**Information provided**.
Start of Block

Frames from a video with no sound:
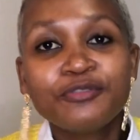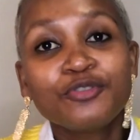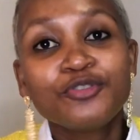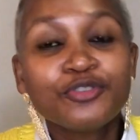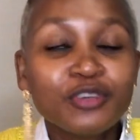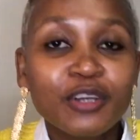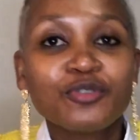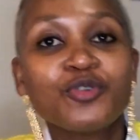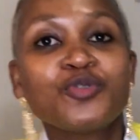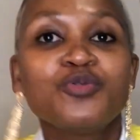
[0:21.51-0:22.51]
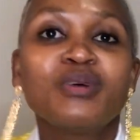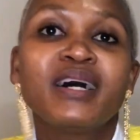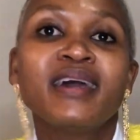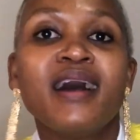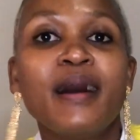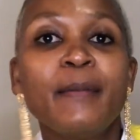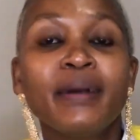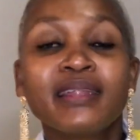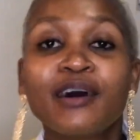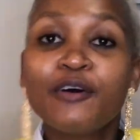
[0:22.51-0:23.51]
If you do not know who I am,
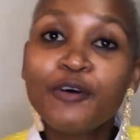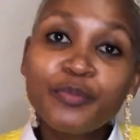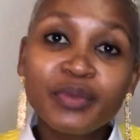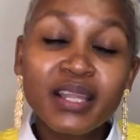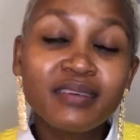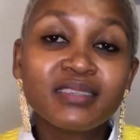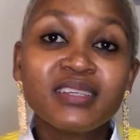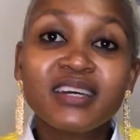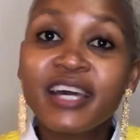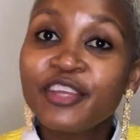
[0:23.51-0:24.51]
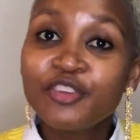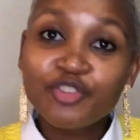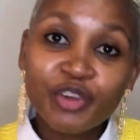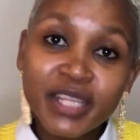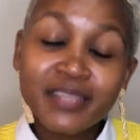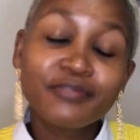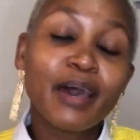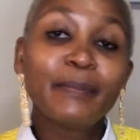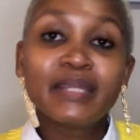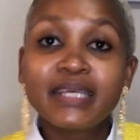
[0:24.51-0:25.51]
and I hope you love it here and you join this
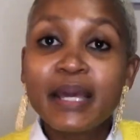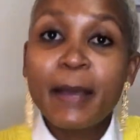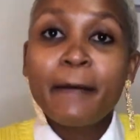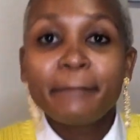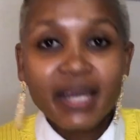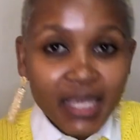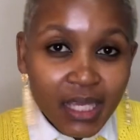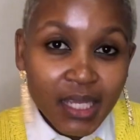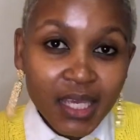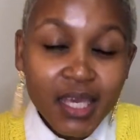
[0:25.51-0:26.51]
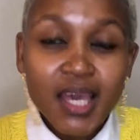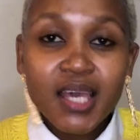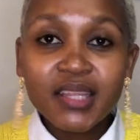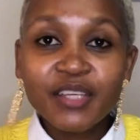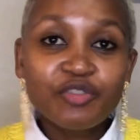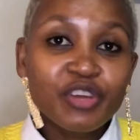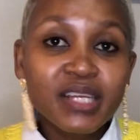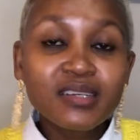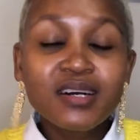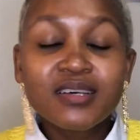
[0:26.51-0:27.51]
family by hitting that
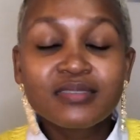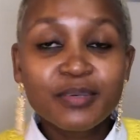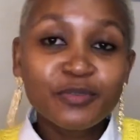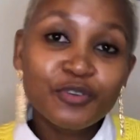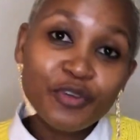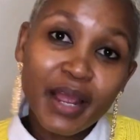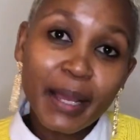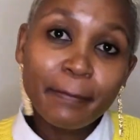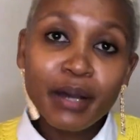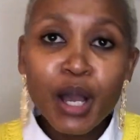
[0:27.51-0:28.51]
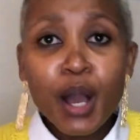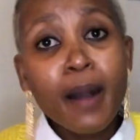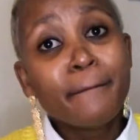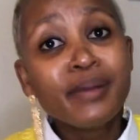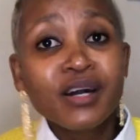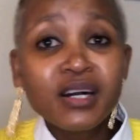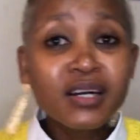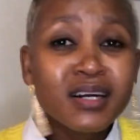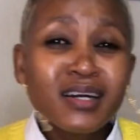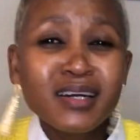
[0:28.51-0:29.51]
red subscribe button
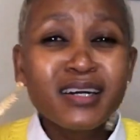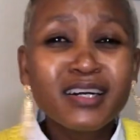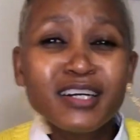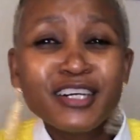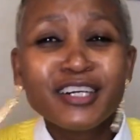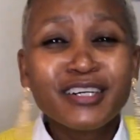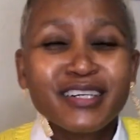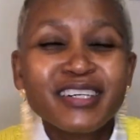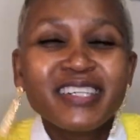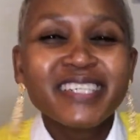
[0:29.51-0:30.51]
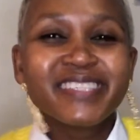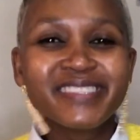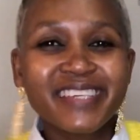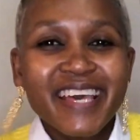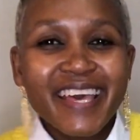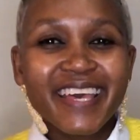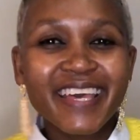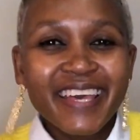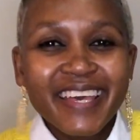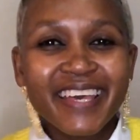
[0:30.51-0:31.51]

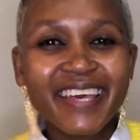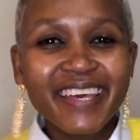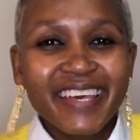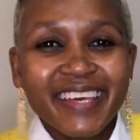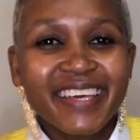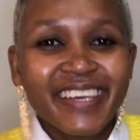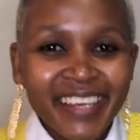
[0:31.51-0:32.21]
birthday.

End of Block

A word-for-word copy is required of the lines above from the line with "[0:21.51-0:22.51]" through the last line of the data; no other lines and no pictures belong in it.

[0:21.51-0:22.51]
[0:22.51-0:23.51]
If you do not know who I am,
[0:23.51-0:24.51]
[0:24.51-0:25.51]
and I hope you love it here and you join this
[0:25.51-0:26.51]
[0:26.51-0:27.51]
family by hitting that
[0:27.51-0:28.51]
[0:28.51-0:29.51]
red subscribe button
[0:29.51-0:30.51]
[0:30.51-0:31.51]

[0:31.51-0:32.21]
birthday.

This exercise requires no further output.